We often associate the contemplative lifestyle – a life filled with deep and serious thought – with monks, nuns, philosophers, and theorists. But it is quite possible and very much available for all of us. This pandemic’s “time-out” has nudged some of us into such a practice.

An obstacle that has possibly made such a practice less viable has been a long suffering mentality that stems from a classical spirituality that separates the body from the soul. We’ve come to think in either/or terms. But the truth it is our spirituality is a both/and – needing a non-dualistic approach – and one that can then carry us to a greater depth and a more solid happiness.

Modern psychology has professed an impressive list of benefits that comes about from a practice of contemplative living. These include the following:

Remedies for ADHD, addictions, high blood pressure, eating disorders, fibromyalgia, and heart conditions. Also there is evidence that it increases creativity, memory and empathy, and healing from anxiety, depression, and chronic pain. This is a powerful drug-free approach to living a happy and more balanced life.

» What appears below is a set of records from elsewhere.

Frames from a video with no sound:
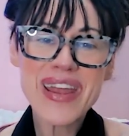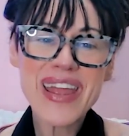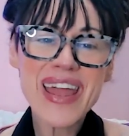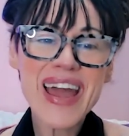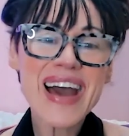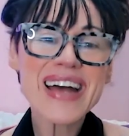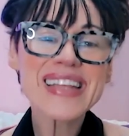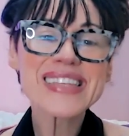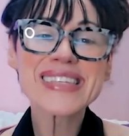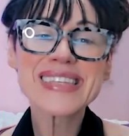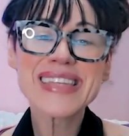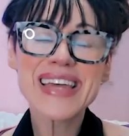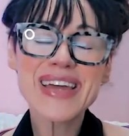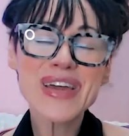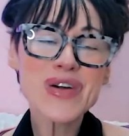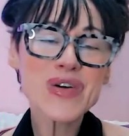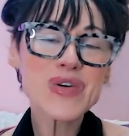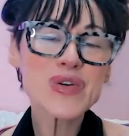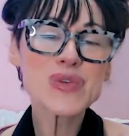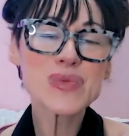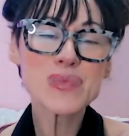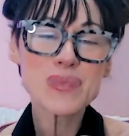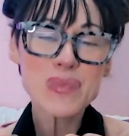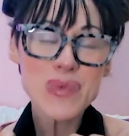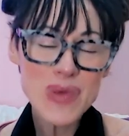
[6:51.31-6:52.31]
cats that
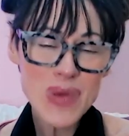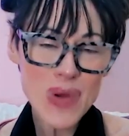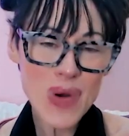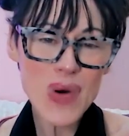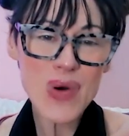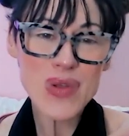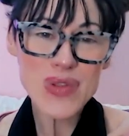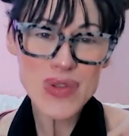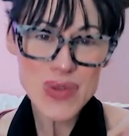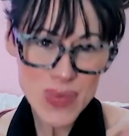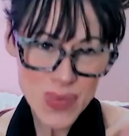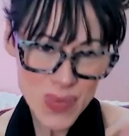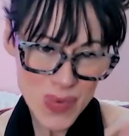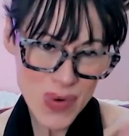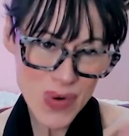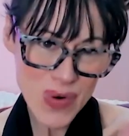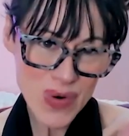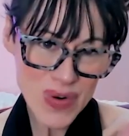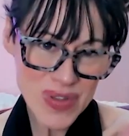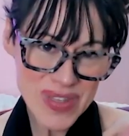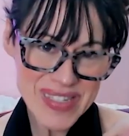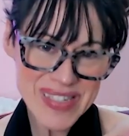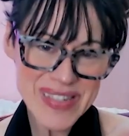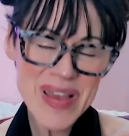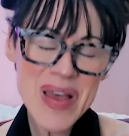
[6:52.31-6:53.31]
goes beyond
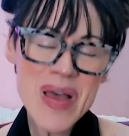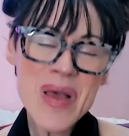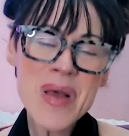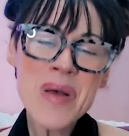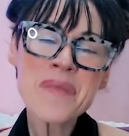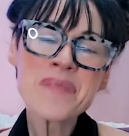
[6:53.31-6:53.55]
words.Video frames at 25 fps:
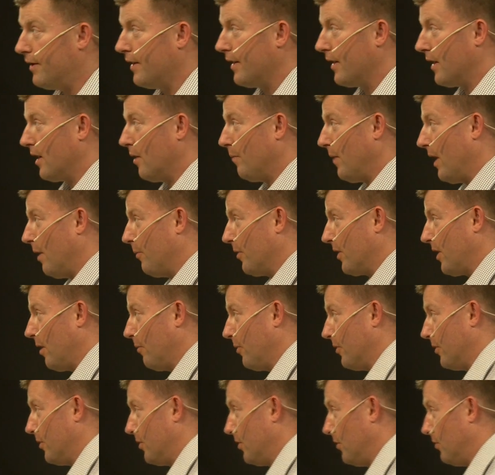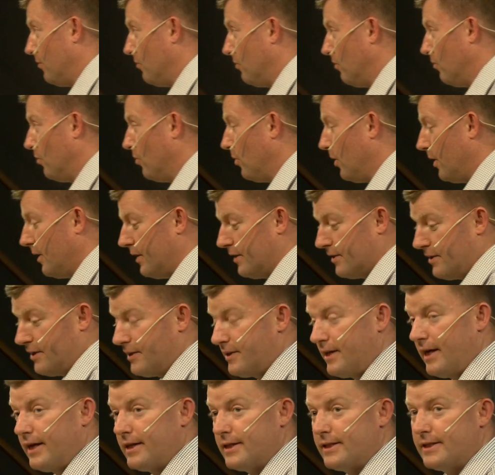thing about becoming the new normal is to
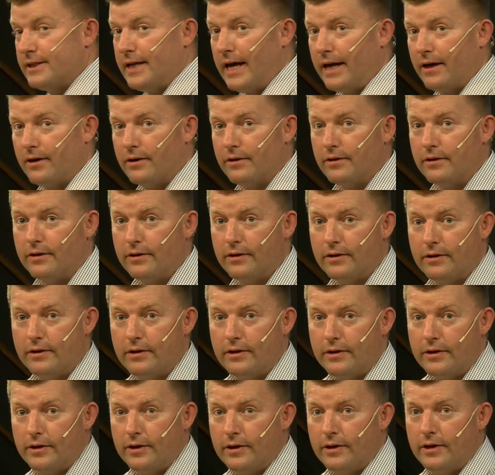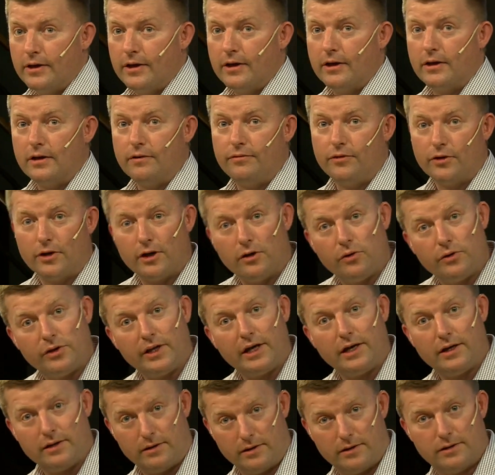set a standard. And if you go on
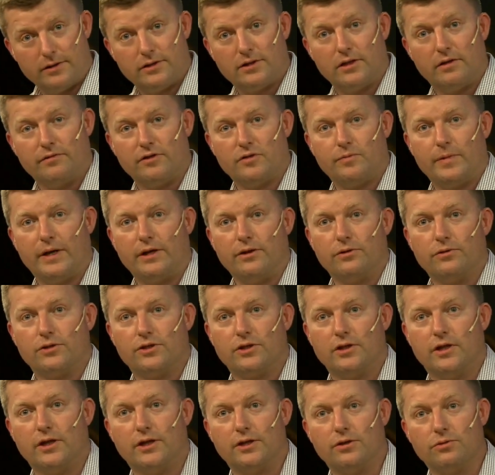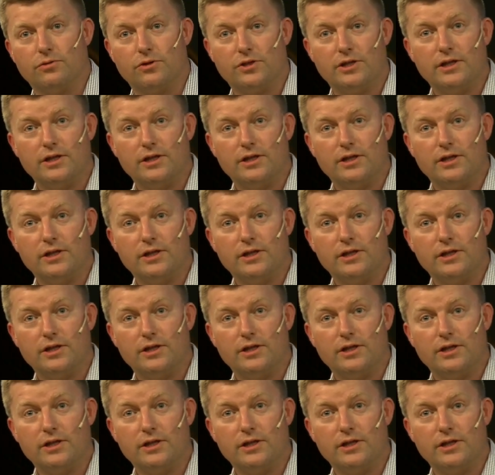that service manual site, you'll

The take away? Slow down. Reflect and learn to live a contemplative life. Discover your connection with God and all of humanity, as well as, all of creation. Acknowledge we are each other’s keepers. Ask for what you want. Believe you can have it. Live in gratitude.

Final thought:

“Ask and it will be given to you; seek and you will find; knock and the door will be opened to you. For everyone who asks receives; the one who seeks finds; and the one who knocks, the door will be opened.”  Matthew 7.